Bersama rintik hujan disore itu, mewakilkan perasaan yang tak ka bisa digambarkan dalam ilustrasi, mencurahkan keluh kesah, meratapi semua yang terjadi, diam membisu, kaku bagaikan batu es yang sangat membeku. Memutar memori sebelumnya seakan berani untuk membenci, lupa akan ingatan dan seakan tak ada yang terjadi, resahnya hati membuat terluka dihati, flashback itu mengingatkan betapa hari yang dinanti seakan tak kan kembali. Melihat kenyataan yang ada, pasrah hanya tinggal sepi, ikhlas hanya tinggal diuji, sabar hanya tinggal dimaki, berkutat mengembalikan takdir yang seolah membuat hidup kian tak berarti, tak bermakna, bahkan menganggap sia-sia.

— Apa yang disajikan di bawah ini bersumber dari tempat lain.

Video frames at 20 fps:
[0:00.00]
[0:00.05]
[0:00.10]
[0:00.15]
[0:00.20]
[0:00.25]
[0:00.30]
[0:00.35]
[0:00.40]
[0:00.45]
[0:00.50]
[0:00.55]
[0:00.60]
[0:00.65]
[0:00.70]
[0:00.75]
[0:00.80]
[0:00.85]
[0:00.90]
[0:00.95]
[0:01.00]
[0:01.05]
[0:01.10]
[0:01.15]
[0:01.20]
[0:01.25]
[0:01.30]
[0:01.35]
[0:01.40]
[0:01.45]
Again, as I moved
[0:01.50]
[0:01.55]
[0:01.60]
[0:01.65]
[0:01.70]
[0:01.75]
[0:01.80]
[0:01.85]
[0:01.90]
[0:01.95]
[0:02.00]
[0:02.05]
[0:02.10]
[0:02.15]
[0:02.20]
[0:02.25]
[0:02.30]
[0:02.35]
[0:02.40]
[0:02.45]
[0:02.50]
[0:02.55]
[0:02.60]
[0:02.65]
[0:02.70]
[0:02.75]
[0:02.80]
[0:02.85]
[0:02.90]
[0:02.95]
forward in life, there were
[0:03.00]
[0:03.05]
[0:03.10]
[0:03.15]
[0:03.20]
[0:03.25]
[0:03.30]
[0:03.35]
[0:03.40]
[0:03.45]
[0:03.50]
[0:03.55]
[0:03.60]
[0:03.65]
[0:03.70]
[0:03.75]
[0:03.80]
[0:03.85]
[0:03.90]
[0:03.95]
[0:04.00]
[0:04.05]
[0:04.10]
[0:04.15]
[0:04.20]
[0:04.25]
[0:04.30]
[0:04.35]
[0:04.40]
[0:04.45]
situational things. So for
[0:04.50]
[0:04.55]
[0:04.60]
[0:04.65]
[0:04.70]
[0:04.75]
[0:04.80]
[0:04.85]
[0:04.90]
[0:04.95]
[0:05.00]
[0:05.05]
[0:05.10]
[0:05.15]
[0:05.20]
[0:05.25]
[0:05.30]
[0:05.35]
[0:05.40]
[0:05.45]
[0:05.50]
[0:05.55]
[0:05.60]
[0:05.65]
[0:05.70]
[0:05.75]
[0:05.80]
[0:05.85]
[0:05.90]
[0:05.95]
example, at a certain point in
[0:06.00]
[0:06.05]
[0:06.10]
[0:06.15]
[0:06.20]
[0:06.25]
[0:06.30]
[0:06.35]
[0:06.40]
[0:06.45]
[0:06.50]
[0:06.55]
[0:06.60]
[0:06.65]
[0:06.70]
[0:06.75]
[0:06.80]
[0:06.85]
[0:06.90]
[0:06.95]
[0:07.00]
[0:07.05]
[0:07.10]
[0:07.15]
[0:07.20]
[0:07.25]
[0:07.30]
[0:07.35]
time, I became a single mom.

Itulah kodratnya wanita, yang selalu memikirkan dengan hati, perasaan yang begitu lembut seolah menjadi kasar lantaran suatu masa lalu yang tak akan bisa membuatnya bangkit untuk masa depan, terhanyut dalam kenangan yang seolah menipu daya, yang seolah merayu, yang seolah menggobalinya sehingga hanya,,,hanya... dan hanya bisa meyalahkan semua. Karena hati yang tersakiti oleh kejamnya cinta dan nafsu dunia, perasaan yang ternodai oleh godaan hasrat dunia, dia bagaikan sebuah celah yang kosong, tak mampu mengikuti dan melawan arus, hampa, kecil, tak ada gunanya, merintih untuk melampiaskan semua kegelisahanya.

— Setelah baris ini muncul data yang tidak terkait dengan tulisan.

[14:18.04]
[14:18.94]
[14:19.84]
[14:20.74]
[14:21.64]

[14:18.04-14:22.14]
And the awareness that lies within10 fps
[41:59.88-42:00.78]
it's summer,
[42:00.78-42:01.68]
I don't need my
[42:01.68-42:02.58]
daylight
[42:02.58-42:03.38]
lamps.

Cinta yang selama ini menerkam hidupnya, membuat tak berdaya, membuat jiwanya hampa, hatinya luka, raganya sirna dan bathinya patah. Selalu mengenang sebuah kisah, kisah dan kisah yang selama ini membuatnya terpana, membara, bahagia, ceria, dan bangga. Walaupun semua itu dirasakan Cuma sekejap saja, sebentar tapi bermakna, sebentar tapi berkesan dihidupnya, sebentar tapi mengerti, sebentar tapi selalu dihati. Sebentar itulah yang selalu dikenang, rintihan sang hati selalu mengiri, walaupun sebenarnya hati bersikeras untuk selalu menati hadirnya itu kembali.

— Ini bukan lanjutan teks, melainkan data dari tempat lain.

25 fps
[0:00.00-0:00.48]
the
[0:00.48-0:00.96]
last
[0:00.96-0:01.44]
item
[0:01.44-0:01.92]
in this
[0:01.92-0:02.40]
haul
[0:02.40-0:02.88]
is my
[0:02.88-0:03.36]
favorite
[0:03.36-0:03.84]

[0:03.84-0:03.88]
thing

Diam dan cukup diam, dikenang dan cukup untuk dikenang, saatnya suatu kenangan itu diambil hikmahnya, wlaupun goyah oleh badai, pasti bisa melupkan semua yang telah berlalu, walaupun masih terlintas dibayangan pasti bisa untuk dimengerti, walaupun masih bisa melihat dia didunia ini, pasti masih bisa bersembunyi walaupun dibalik dinding.